- Texte visé : Texte de la commission sur le projet de loi, après engagement de la procédure accélérée, d’urgence pour la protection et la souveraineté agricoles (n°2632)., n° 2765-A0
- Stade de lecture : 1ère lecture (1ère assemblée saisie)
- Examiné par : Assemblée nationale (séance publique)
- Amendement parent : Amendement n°2058
Sous réserve de son traitement par les services de l'Assemblée nationale et de sa recevabilité
Après l’alinéa 29, insérer l’alinéa suivant :
« IV bis – La Nation se fixe comme objectif d’accompagner financièrement les exploitants agricoles subissant des contraintes économiques résultant de l’adaptation de leurs pratiques en vue de la préservation de la qualité de l’eau. »

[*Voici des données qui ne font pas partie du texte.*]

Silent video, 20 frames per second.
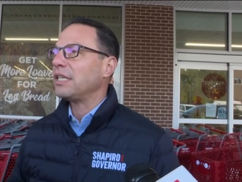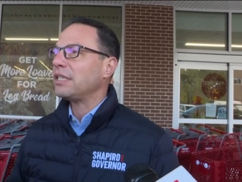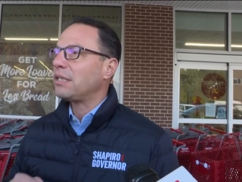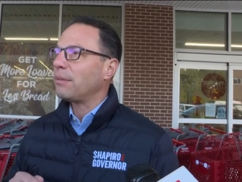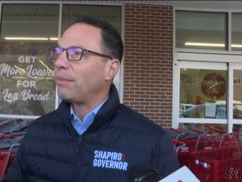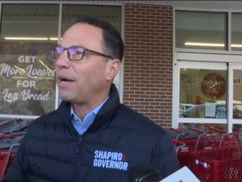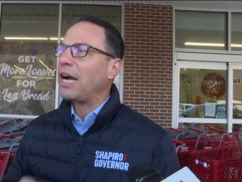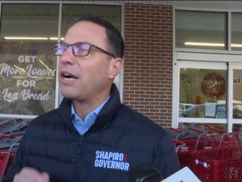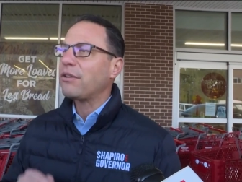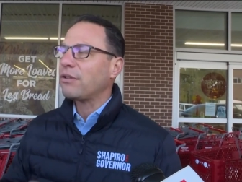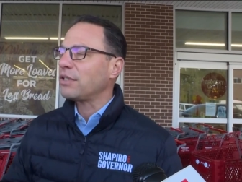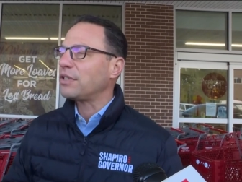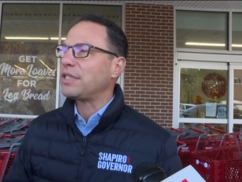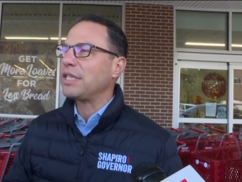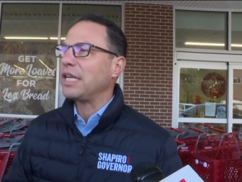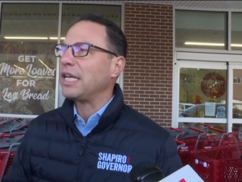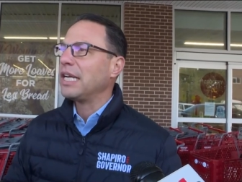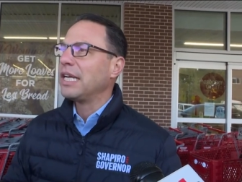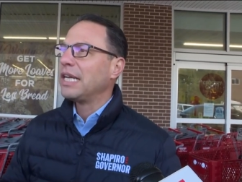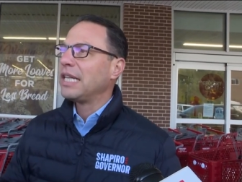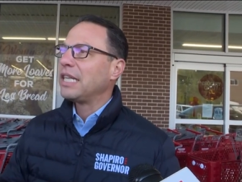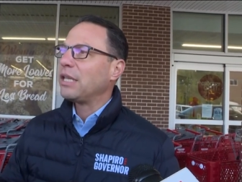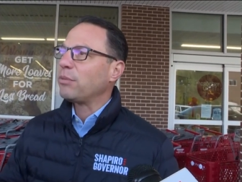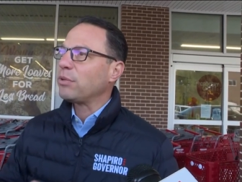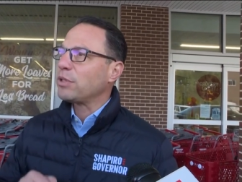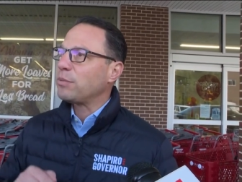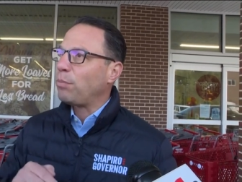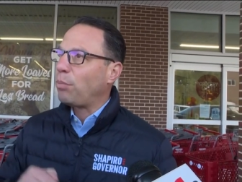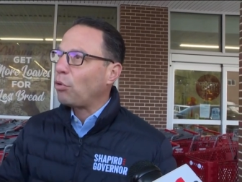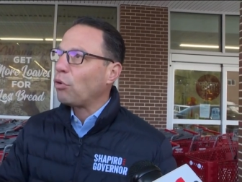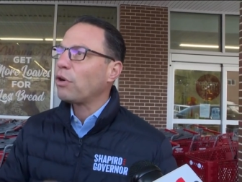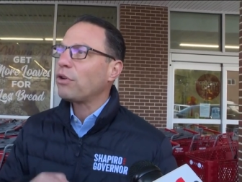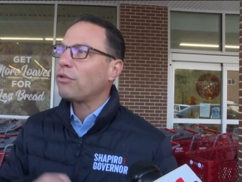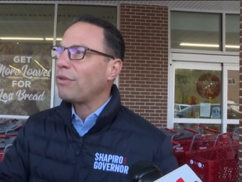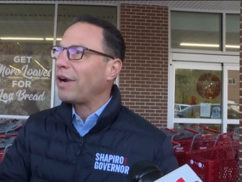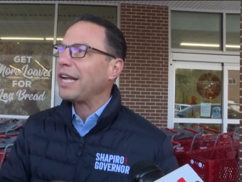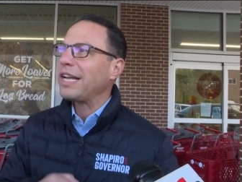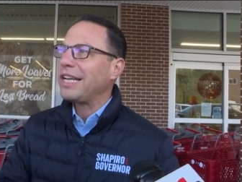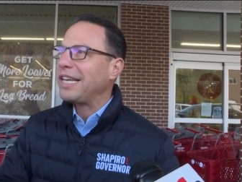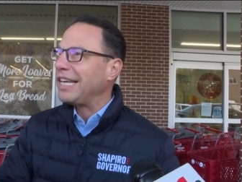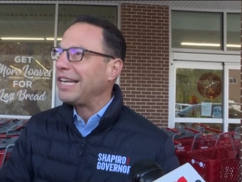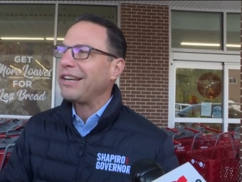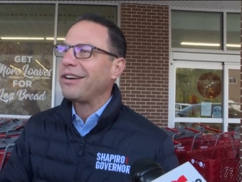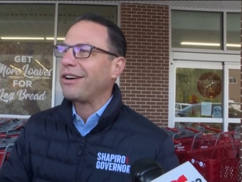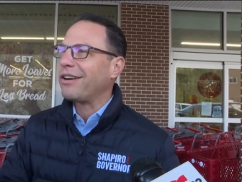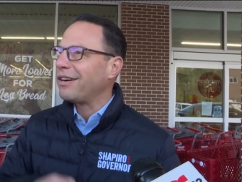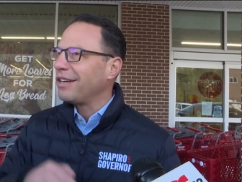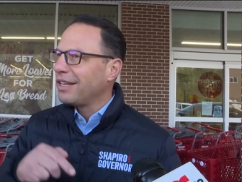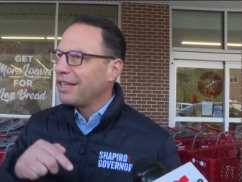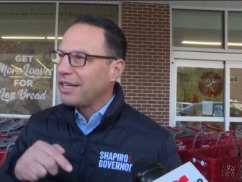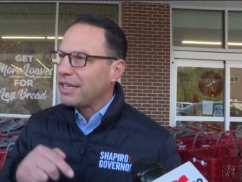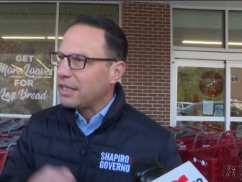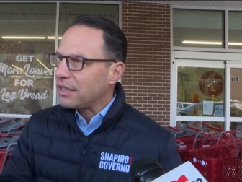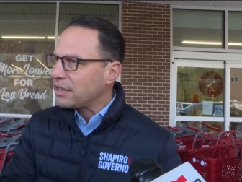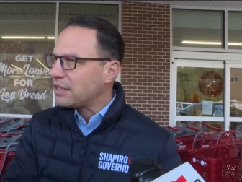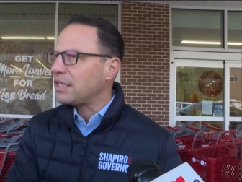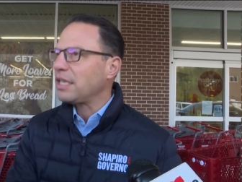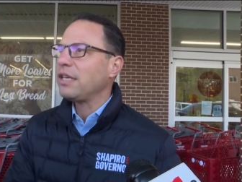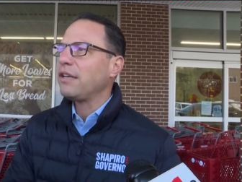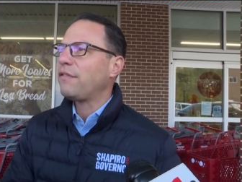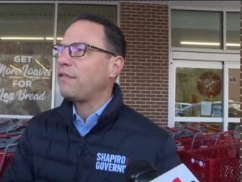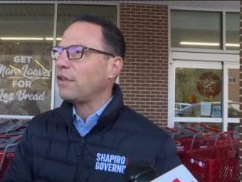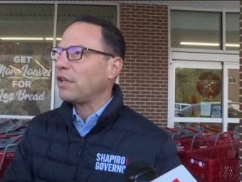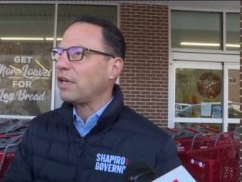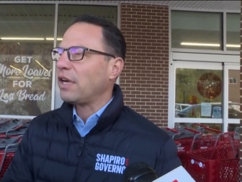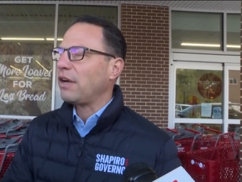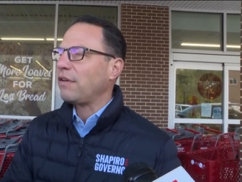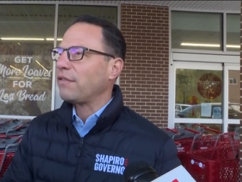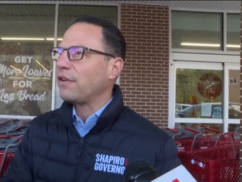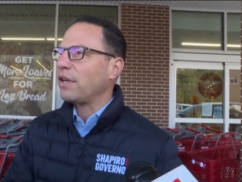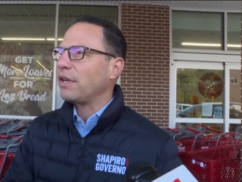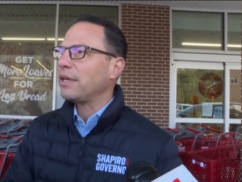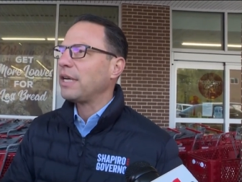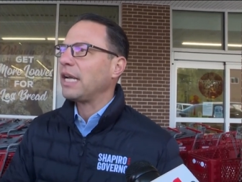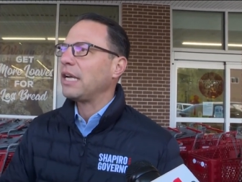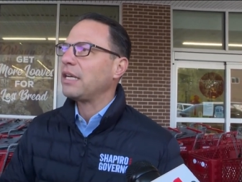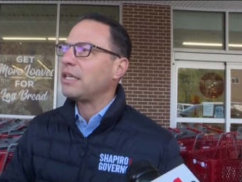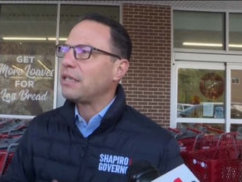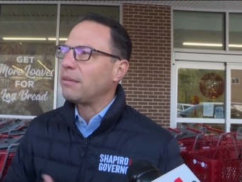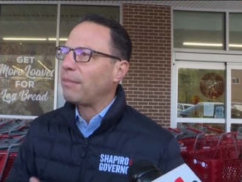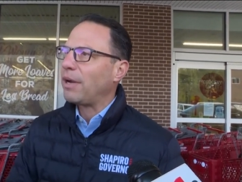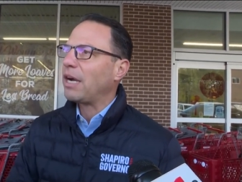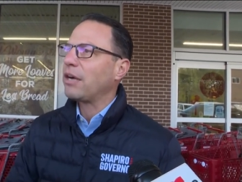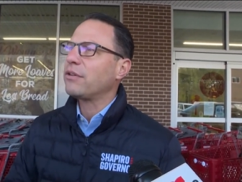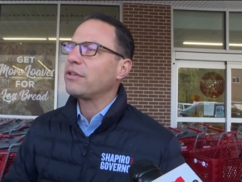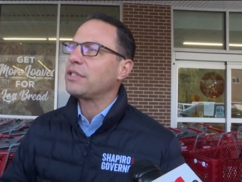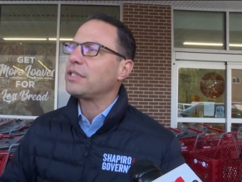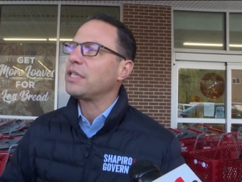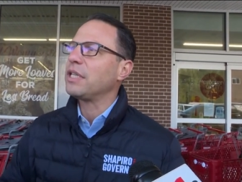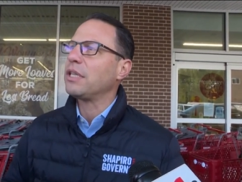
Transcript: A democracy that was born right here in the city of Philadelphia, and a democracy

L’amendement gouvernemental à l’article 8 ne prévoit aucune mesure d’accompagnement financier pour les agriculteurs concernés par des restrictions, limitations ou interdictions de certaines pratiques agricoles ou d’utilisation d’intrants. Pourtant, les conséquences sur les activités locales, en particulier agricoles et agroalimentaires, pourraient être majeures.
L’étude d’impact (p. 192) souligne en effet que plus de 40 % de la surface nationale en cultures de betteraves, pommes de terre, lin et légumes de plein champ pourrait être concerné par cette classification contraignante des points de prélèvement prioritaires.
Il est donc essentiel que la Nation se fixe comme objectif d’accompagner financièrement les exploitants agricoles subissant des contraintes économiques liées à l’adaptation de leurs pratiques pour préserver la qualité de l’eau. Tel est l’objet du présent sous-amendement travaillé avec la FNSEA.